Funding: Funding for Roojin Habibi was provided by the Pharmaceutical Policy Research Collaboration through an Emerging Team Grant from the Canadian Institutes of Health Research. The funder had no role in study design, data collection and analysis, decision to publish, or preparation of the manuscript.
Competing interests: In 2008 Joel Lexchin was an expert witness for the Canadian federal government in its defence against a lawsuit challenging the ban on direct-to-consumer advertising. In 2010 he was an expert witness for a law firm representing the family of a plaintiff who allegedly died from an adverse reaction from a product made by Allergan. He is currently on the Management Board of Healthy Skepticism Inc. and is the Chair of the Health Action International – Europe Association Board. Joel Lexchin is a PLOS ONE Editorial Board member. This does not alter the authors’ adherence to all the PLOS ONE policies on sharing data and materials.

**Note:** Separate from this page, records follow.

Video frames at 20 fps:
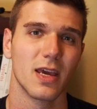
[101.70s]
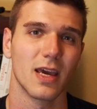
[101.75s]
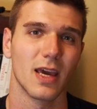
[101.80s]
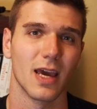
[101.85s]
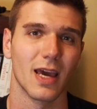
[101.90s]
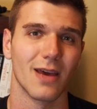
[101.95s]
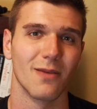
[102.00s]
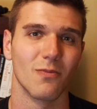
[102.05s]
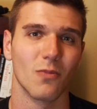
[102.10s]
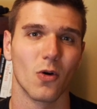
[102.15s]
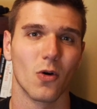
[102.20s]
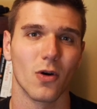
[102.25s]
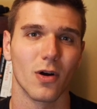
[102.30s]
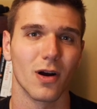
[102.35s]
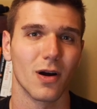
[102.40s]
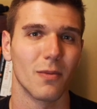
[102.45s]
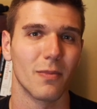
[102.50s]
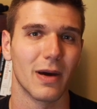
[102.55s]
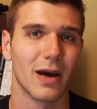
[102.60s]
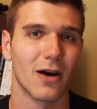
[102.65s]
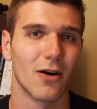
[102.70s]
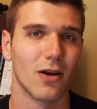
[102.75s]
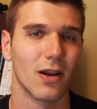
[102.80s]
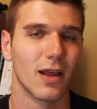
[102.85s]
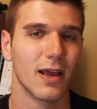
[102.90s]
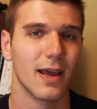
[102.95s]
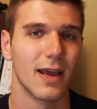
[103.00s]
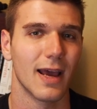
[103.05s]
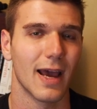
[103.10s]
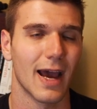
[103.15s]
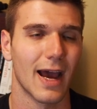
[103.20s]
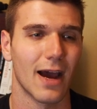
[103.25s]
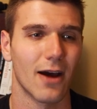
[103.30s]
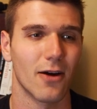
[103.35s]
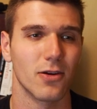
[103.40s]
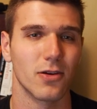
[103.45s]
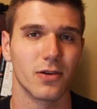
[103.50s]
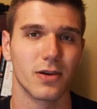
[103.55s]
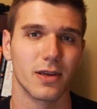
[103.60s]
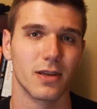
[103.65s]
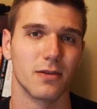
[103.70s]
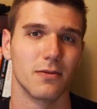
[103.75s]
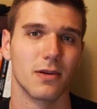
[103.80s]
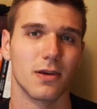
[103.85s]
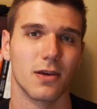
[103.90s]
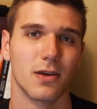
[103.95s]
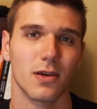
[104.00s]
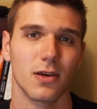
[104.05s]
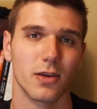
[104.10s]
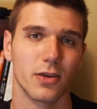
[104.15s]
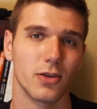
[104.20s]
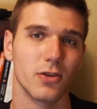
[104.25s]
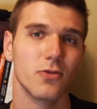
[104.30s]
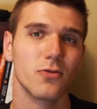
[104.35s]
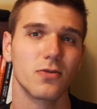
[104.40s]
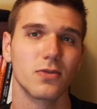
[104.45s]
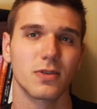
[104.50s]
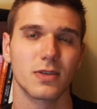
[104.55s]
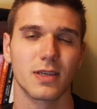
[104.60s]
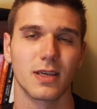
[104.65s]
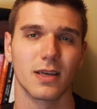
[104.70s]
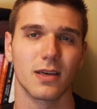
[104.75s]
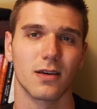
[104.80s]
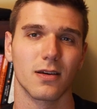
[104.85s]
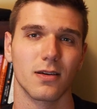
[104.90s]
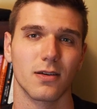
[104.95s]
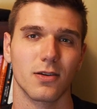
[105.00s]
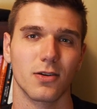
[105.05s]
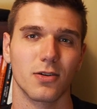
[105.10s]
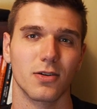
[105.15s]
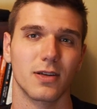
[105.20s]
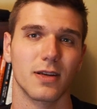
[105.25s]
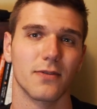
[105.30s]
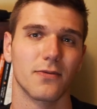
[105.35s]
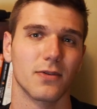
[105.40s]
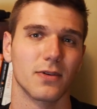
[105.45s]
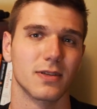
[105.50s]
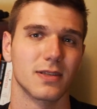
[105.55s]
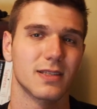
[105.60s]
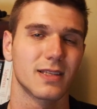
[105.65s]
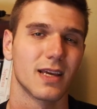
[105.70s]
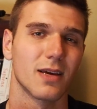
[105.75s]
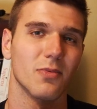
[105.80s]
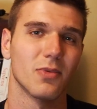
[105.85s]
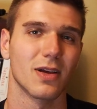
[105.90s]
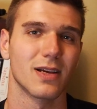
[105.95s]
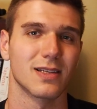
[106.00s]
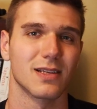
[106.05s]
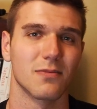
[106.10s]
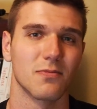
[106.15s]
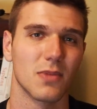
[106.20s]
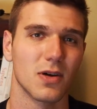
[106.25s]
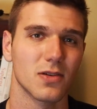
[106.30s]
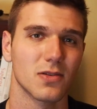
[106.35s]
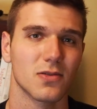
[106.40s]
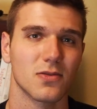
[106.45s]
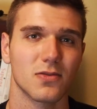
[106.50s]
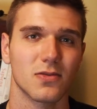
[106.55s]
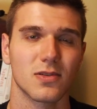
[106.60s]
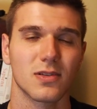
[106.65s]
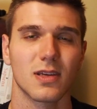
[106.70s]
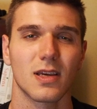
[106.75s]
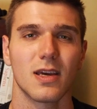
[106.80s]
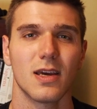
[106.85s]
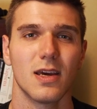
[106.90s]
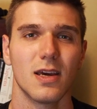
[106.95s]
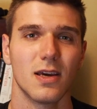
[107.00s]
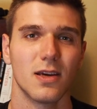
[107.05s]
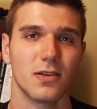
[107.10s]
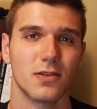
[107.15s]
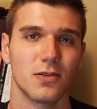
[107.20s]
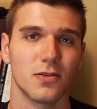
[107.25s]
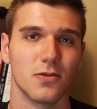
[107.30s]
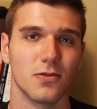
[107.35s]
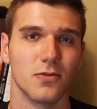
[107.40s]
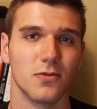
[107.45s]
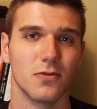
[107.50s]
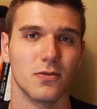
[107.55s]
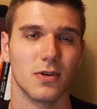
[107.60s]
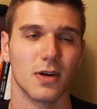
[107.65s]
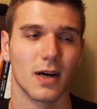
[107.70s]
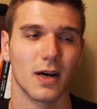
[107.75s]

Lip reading: and more about how you can use your different stabilizing muscles to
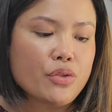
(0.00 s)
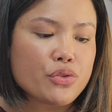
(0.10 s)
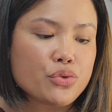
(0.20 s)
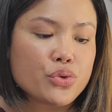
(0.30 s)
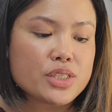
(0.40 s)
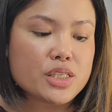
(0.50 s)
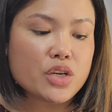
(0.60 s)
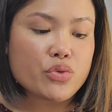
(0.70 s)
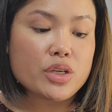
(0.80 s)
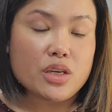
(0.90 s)
through a
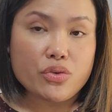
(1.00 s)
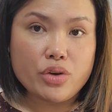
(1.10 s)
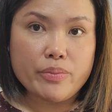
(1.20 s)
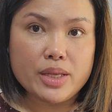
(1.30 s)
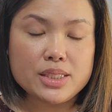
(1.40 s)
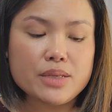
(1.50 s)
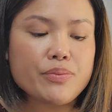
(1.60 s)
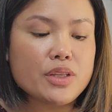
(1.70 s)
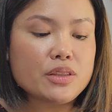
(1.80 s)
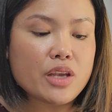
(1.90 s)
secret agreement
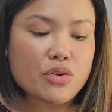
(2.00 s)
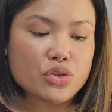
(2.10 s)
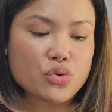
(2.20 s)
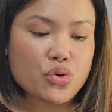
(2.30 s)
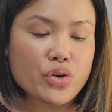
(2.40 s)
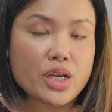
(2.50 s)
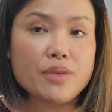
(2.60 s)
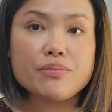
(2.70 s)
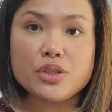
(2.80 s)
the territory,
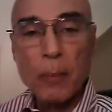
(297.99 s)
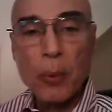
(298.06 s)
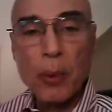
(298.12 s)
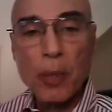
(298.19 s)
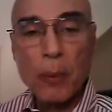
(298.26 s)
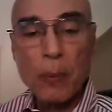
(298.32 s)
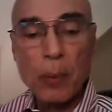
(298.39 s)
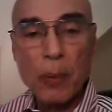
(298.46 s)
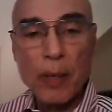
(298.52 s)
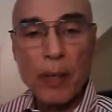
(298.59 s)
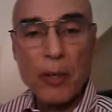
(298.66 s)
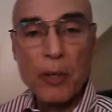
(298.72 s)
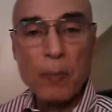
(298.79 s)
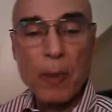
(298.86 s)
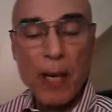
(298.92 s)
put in
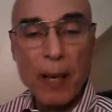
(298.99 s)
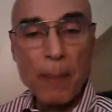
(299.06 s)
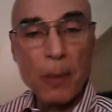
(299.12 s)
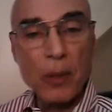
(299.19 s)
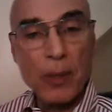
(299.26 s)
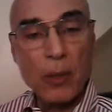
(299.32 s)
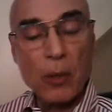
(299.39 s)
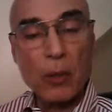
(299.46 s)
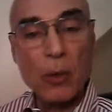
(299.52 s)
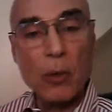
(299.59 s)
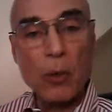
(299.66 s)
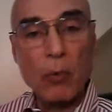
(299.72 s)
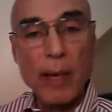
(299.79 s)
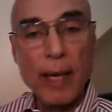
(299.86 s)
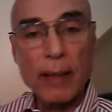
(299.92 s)
place by political
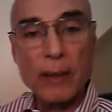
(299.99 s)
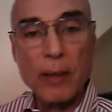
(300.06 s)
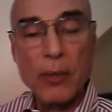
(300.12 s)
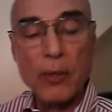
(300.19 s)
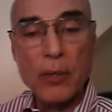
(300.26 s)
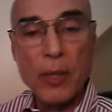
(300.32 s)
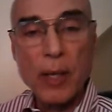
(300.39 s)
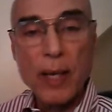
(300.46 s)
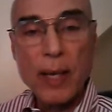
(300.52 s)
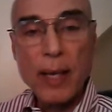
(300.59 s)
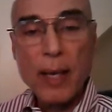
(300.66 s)
correctness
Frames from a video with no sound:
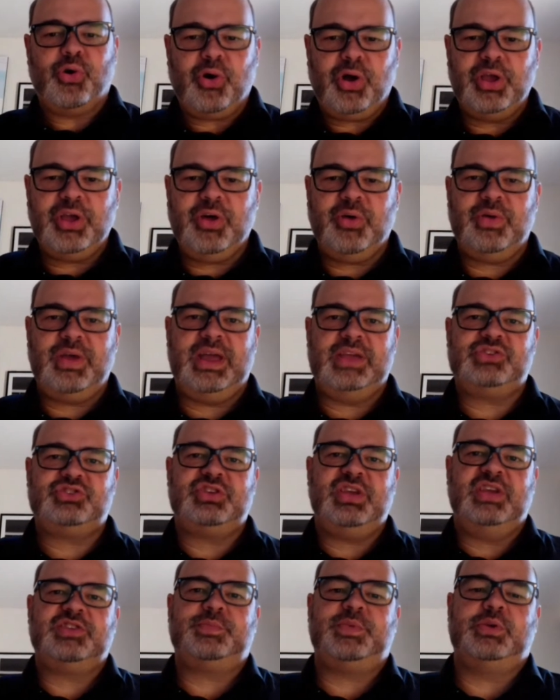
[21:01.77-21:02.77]
coil, as
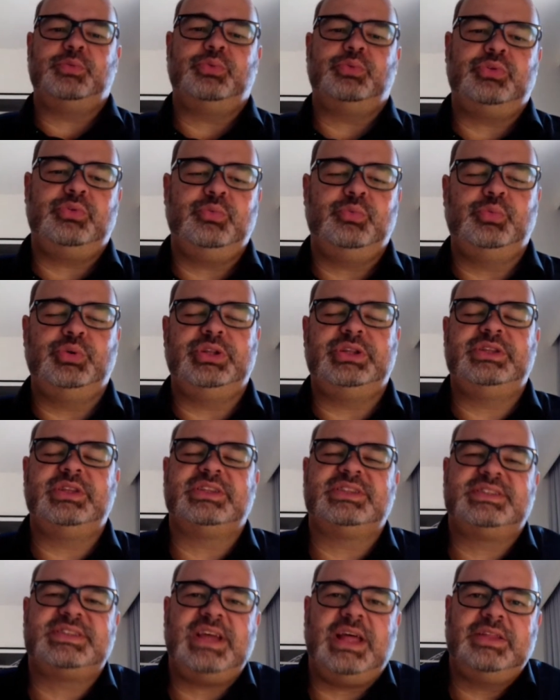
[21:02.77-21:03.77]
Shakespeare would
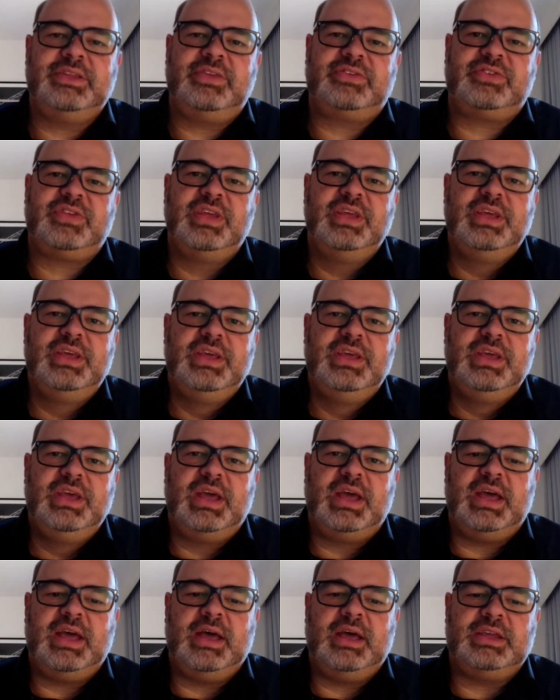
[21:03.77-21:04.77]
tell us.
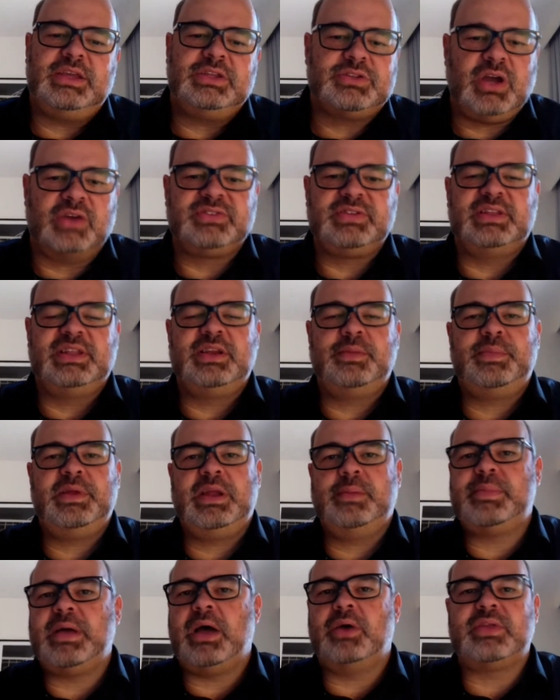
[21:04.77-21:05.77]
He talks a little
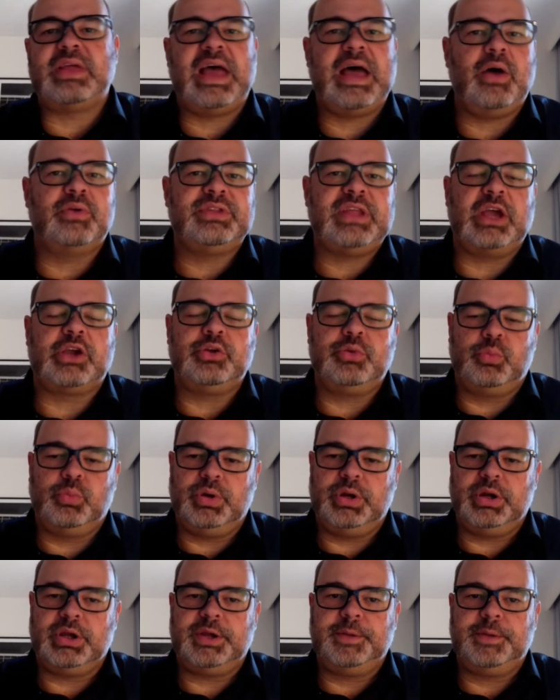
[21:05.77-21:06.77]
bit about how that
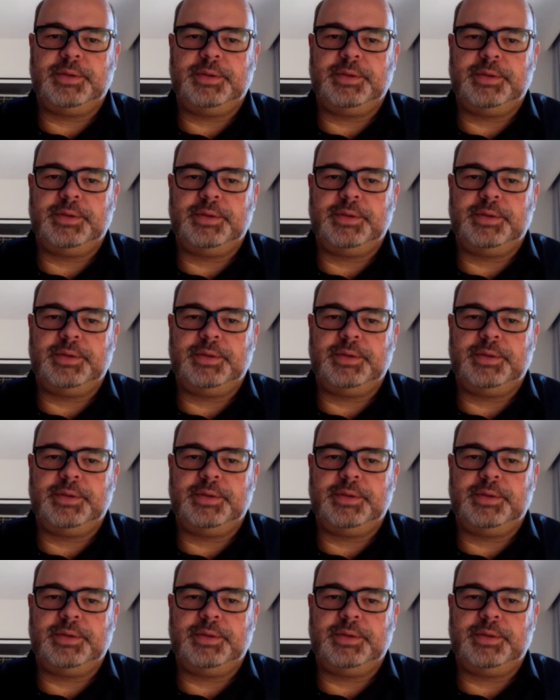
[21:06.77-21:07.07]
could work.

When pharmaceutical companies want to market a new drug, or obtain a new indication for an existing drug in Canada, they are required to submit the entire clinical trial portfolio for that drug to Health Canada. Pivotal trials are regarded as being most important in showing that the product is efficacious and safe in the context in which it will be used. However, Health Canada considers all company-submitted clinical trial data as confidential and will not release it to outside parties, even through an Access to Information request, unless the company submitting the data agrees to its release.  This creates a situation where Health Canada possesses information that may be critical to the proper use of a medication but cannot share that information with the people most in need of it – clinicians and patients.
The transparency of Health Canada’s drug review process has been criticized on separate occasions by its Science Advisory Board  by the House of Commons Standing Committee on Health , and the Auditor General of Canada.  The Canadian agency is not alone in this regard: both the European Medicines Agency (EMA) and the United States (US) Food and Drug Administration (FDA) have been criticized in the past for similar shortcomings in transparency.   These agencies, however, have met their reproaches with substantial efforts to improve: The FDA already publishes analyses and other materials related to the evaluation of an approved drug on its website, and the EMA’s recently drafted policy on clinical trial transparency (Policy 70) indicates that the agency is moving towards full disclosure of all submitted clinical trial data by 2014 .
In 2004, Health Canada announced the Summary Basis of Decision (SBD) project. Phase I of this initiative began on January 1, 2005. The SBD is a document issued after a new drug or medical device is approved and explains the scientific and benefit/risk information that was considered prior to approving the product.  Technical writers redact the documents based on the reviewers’ report, and revise them upon input and comments from the review team and the sponsoring company.  A general template drafted by Health Canada outlines the information to be included in the four major sections of the SBD (Figure 1): 1) Product and Submission Information 2) Notice of Decision 3) Scientific and Regulatory Basis for Decision and 4) Submission Milestones. Of particular interest to healthcare professionals is the third section, which contains a description of the premarket clinical trials examined by Health Canada, and a summary of the final benefit/risk assessment for the product. Health Canada’s position is that, as a result of this initiative, “Canadian healthcare professionals and patients will have more information at their disposal to support informed treatment choices.”  SBDs released until the end of August 2012 constituted the first phase of the project .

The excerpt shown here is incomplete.